*The problem:* Reproduce the entries that follow exactly, dropping each image.

(Data excerpts)
+ + + + + + +
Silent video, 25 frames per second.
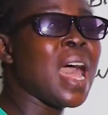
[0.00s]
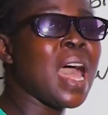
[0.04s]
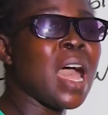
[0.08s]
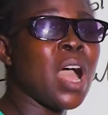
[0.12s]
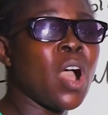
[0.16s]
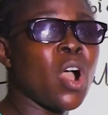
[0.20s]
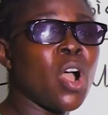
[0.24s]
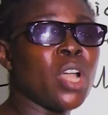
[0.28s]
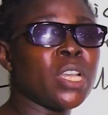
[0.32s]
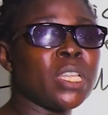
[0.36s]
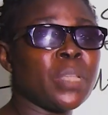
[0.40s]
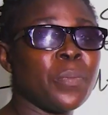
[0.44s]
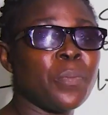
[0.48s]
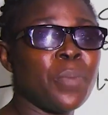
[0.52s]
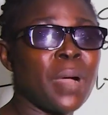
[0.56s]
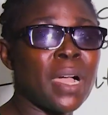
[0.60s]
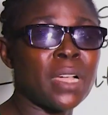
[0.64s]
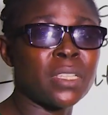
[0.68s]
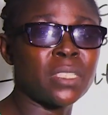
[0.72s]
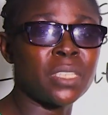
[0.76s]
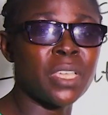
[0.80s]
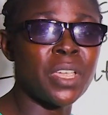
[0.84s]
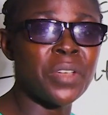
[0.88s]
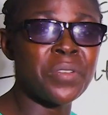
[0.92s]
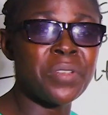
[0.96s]
are the
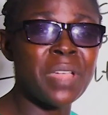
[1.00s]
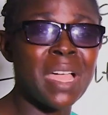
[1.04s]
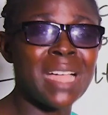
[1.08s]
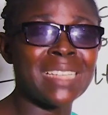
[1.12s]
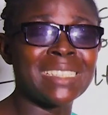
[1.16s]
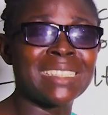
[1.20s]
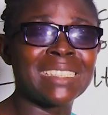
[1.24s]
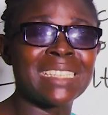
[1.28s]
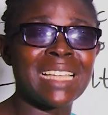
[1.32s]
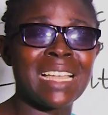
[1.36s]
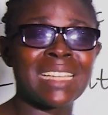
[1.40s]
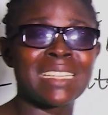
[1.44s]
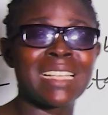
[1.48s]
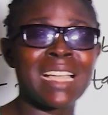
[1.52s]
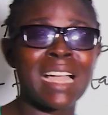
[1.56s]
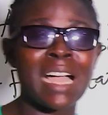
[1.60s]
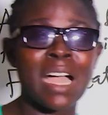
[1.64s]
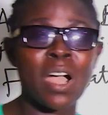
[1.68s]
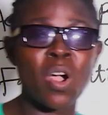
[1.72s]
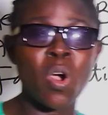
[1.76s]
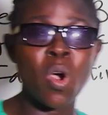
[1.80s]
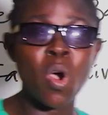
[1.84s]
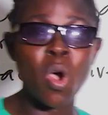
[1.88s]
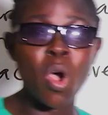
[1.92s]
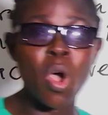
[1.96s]
bacteria that
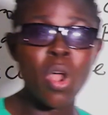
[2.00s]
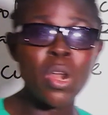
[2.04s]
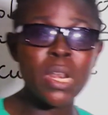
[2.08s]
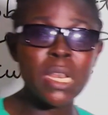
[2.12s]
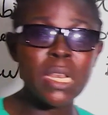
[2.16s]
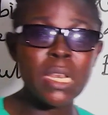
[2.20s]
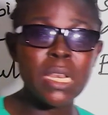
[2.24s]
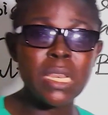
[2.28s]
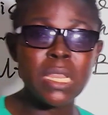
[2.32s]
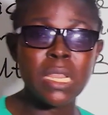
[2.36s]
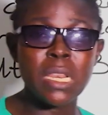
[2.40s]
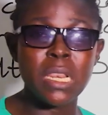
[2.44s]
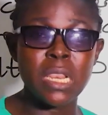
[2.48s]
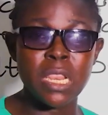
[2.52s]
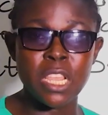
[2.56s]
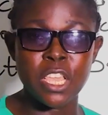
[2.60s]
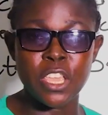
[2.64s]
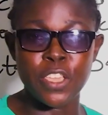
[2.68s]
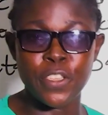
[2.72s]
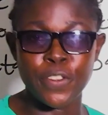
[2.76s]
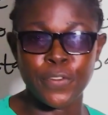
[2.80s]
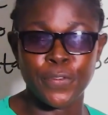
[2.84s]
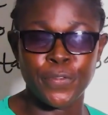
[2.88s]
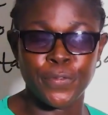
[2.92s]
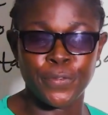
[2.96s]
can only
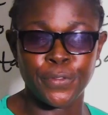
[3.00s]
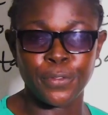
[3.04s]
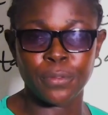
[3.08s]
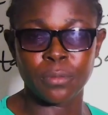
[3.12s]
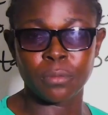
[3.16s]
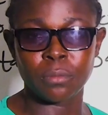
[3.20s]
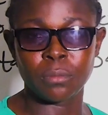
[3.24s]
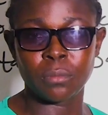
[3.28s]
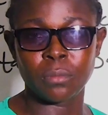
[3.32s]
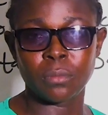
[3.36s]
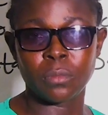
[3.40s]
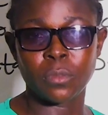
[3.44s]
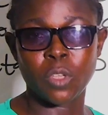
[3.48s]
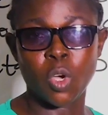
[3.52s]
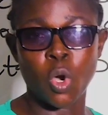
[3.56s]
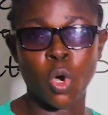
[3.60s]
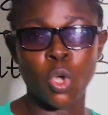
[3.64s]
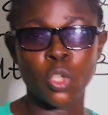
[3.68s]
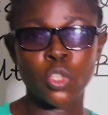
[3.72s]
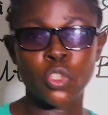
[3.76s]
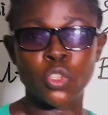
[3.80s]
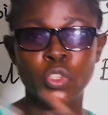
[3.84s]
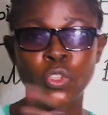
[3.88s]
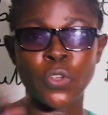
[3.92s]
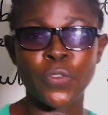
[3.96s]
live
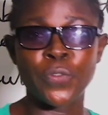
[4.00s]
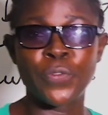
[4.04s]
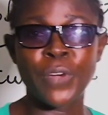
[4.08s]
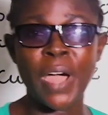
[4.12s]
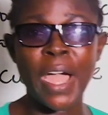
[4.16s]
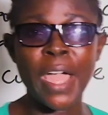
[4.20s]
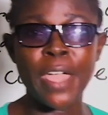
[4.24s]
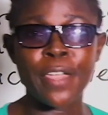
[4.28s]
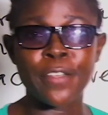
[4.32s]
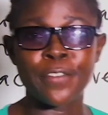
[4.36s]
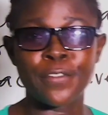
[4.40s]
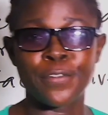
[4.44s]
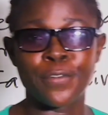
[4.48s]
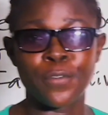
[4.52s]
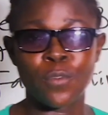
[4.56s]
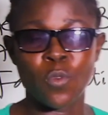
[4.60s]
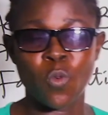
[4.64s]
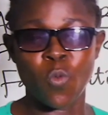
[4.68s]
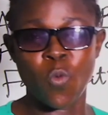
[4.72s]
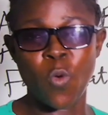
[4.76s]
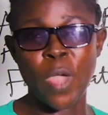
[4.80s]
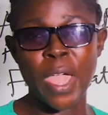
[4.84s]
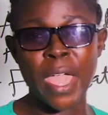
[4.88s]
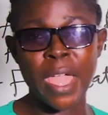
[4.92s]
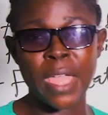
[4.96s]
or survive
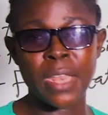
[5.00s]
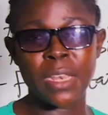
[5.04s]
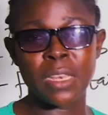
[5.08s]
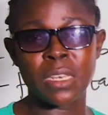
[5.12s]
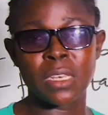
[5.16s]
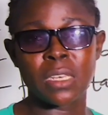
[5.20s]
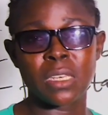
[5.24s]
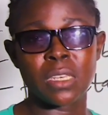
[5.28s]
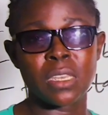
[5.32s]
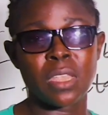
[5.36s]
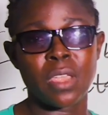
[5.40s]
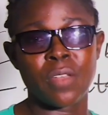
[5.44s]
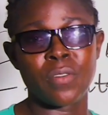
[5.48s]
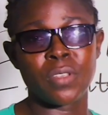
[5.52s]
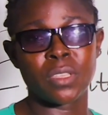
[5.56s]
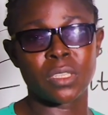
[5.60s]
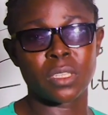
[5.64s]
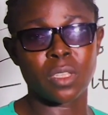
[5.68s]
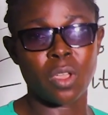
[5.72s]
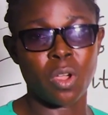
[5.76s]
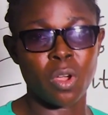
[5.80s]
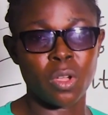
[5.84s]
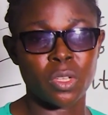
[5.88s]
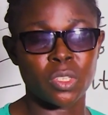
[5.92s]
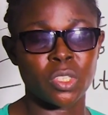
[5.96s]
when there
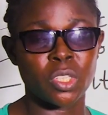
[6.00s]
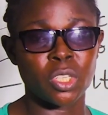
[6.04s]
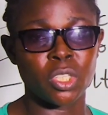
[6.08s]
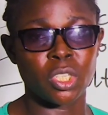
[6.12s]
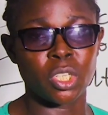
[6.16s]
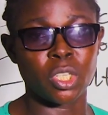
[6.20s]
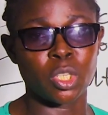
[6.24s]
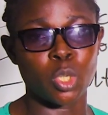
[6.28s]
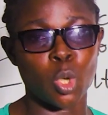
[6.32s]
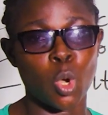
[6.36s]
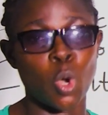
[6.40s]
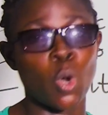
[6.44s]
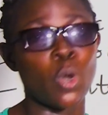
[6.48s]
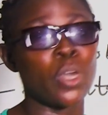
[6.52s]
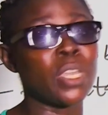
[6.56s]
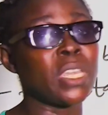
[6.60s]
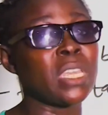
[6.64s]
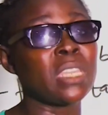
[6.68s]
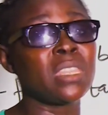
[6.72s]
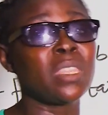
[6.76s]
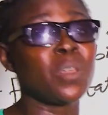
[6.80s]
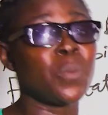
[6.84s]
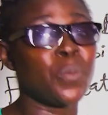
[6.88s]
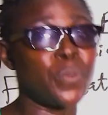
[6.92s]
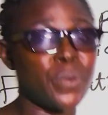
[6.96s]
is oxygen or
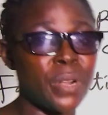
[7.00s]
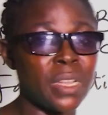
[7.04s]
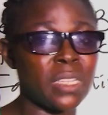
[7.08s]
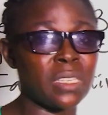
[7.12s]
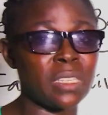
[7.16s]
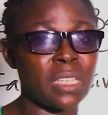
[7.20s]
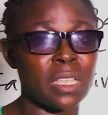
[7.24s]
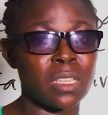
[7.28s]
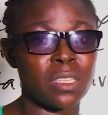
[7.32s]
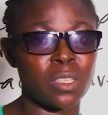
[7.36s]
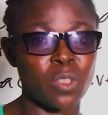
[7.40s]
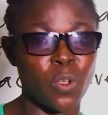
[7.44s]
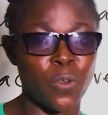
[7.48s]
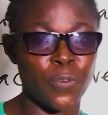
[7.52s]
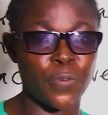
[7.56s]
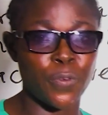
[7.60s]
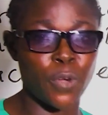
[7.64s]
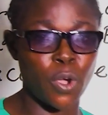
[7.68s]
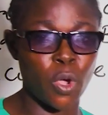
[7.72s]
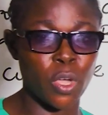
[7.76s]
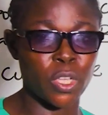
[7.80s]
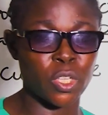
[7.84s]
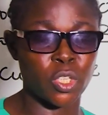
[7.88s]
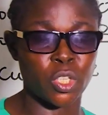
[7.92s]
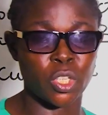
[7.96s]
in the presence of
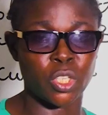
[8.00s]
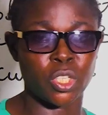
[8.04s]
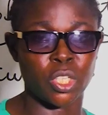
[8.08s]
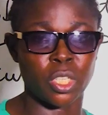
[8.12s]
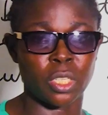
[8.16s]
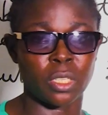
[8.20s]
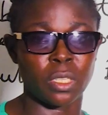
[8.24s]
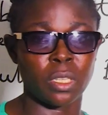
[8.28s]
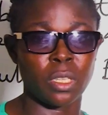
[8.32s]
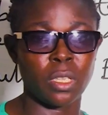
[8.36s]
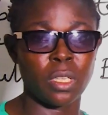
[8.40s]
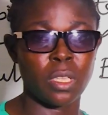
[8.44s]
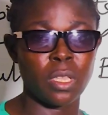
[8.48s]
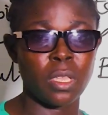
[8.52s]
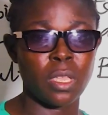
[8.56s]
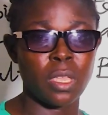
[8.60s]
oxygen.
+ + + + + + +
*Result of the task:*
Silent video, 25 frames per second.
[0.00s]
[0.04s]
[0.08s]
[0.12s]
[0.16s]
[0.20s]
[0.24s]
[0.28s]
[0.32s]
[0.36s]
[0.40s]
[0.44s]
[0.48s]
[0.52s]
[0.56s]
[0.60s]
[0.64s]
[0.68s]
[0.72s]
[0.76s]
[0.80s]
[0.84s]
[0.88s]
[0.92s]
[0.96s]
are the
[1.00s]
[1.04s]
[1.08s]
[1.12s]
[1.16s]
[1.20s]
[1.24s]
[1.28s]
[1.32s]
[1.36s]
[1.40s]
[1.44s]
[1.48s]
[1.52s]
[1.56s]
[1.60s]
[1.64s]
[1.68s]
[1.72s]
[1.76s]
[1.80s]
[1.84s]
[1.88s]
[1.92s]
[1.96s]
bacteria that
[2.00s]
[2.04s]
[2.08s]
[2.12s]
[2.16s]
[2.20s]
[2.24s]
[2.28s]
[2.32s]
[2.36s]
[2.40s]
[2.44s]
[2.48s]
[2.52s]
[2.56s]
[2.60s]
[2.64s]
[2.68s]
[2.72s]
[2.76s]
[2.80s]
[2.84s]
[2.88s]
[2.92s]
[2.96s]
can only
[3.00s]
[3.04s]
[3.08s]
[3.12s]
[3.16s]
[3.20s]
[3.24s]
[3.28s]
[3.32s]
[3.36s]
[3.40s]
[3.44s]
[3.48s]
[3.52s]
[3.56s]
[3.60s]
[3.64s]
[3.68s]
[3.72s]
[3.76s]
[3.80s]
[3.84s]
[3.88s]
[3.92s]
[3.96s]
live
[4.00s]
[4.04s]
[4.08s]
[4.12s]
[4.16s]
[4.20s]
[4.24s]
[4.28s]
[4.32s]
[4.36s]
[4.40s]
[4.44s]
[4.48s]
[4.52s]
[4.56s]
[4.60s]
[4.64s]
[4.68s]
[4.72s]
[4.76s]
[4.80s]
[4.84s]
[4.88s]
[4.92s]
[4.96s]
or survive
[5.00s]
[5.04s]
[5.08s]
[5.12s]
[5.16s]
[5.20s]
[5.24s]
[5.28s]
[5.32s]
[5.36s]
[5.40s]
[5.44s]
[5.48s]
[5.52s]
[5.56s]
[5.60s]
[5.64s]
[5.68s]
[5.72s]
[5.76s]
[5.80s]
[5.84s]
[5.88s]
[5.92s]
[5.96s]
when there
[6.00s]
[6.04s]
[6.08s]
[6.12s]
[6.16s]
[6.20s]
[6.24s]
[6.28s]
[6.32s]
[6.36s]
[6.40s]
[6.44s]
[6.48s]
[6.52s]
[6.56s]
[6.60s]
[6.64s]
[6.68s]
[6.72s]
[6.76s]
[6.80s]
[6.84s]
[6.88s]
[6.92s]
[6.96s]
is oxygen or
[7.00s]
[7.04s]
[7.08s]
[7.12s]
[7.16s]
[7.20s]
[7.24s]
[7.28s]
[7.32s]
[7.36s]
[7.40s]
[7.44s]
[7.48s]
[7.52s]
[7.56s]
[7.60s]
[7.64s]
[7.68s]
[7.72s]
[7.76s]
[7.80s]
[7.84s]
[7.88s]
[7.92s]
[7.96s]
in the presence of
[8.00s]
[8.04s]
[8.08s]
[8.12s]
[8.16s]
[8.20s]
[8.24s]
[8.28s]
[8.32s]
[8.36s]
[8.40s]
[8.44s]
[8.48s]
[8.52s]
[8.56s]
[8.60s]
oxygen.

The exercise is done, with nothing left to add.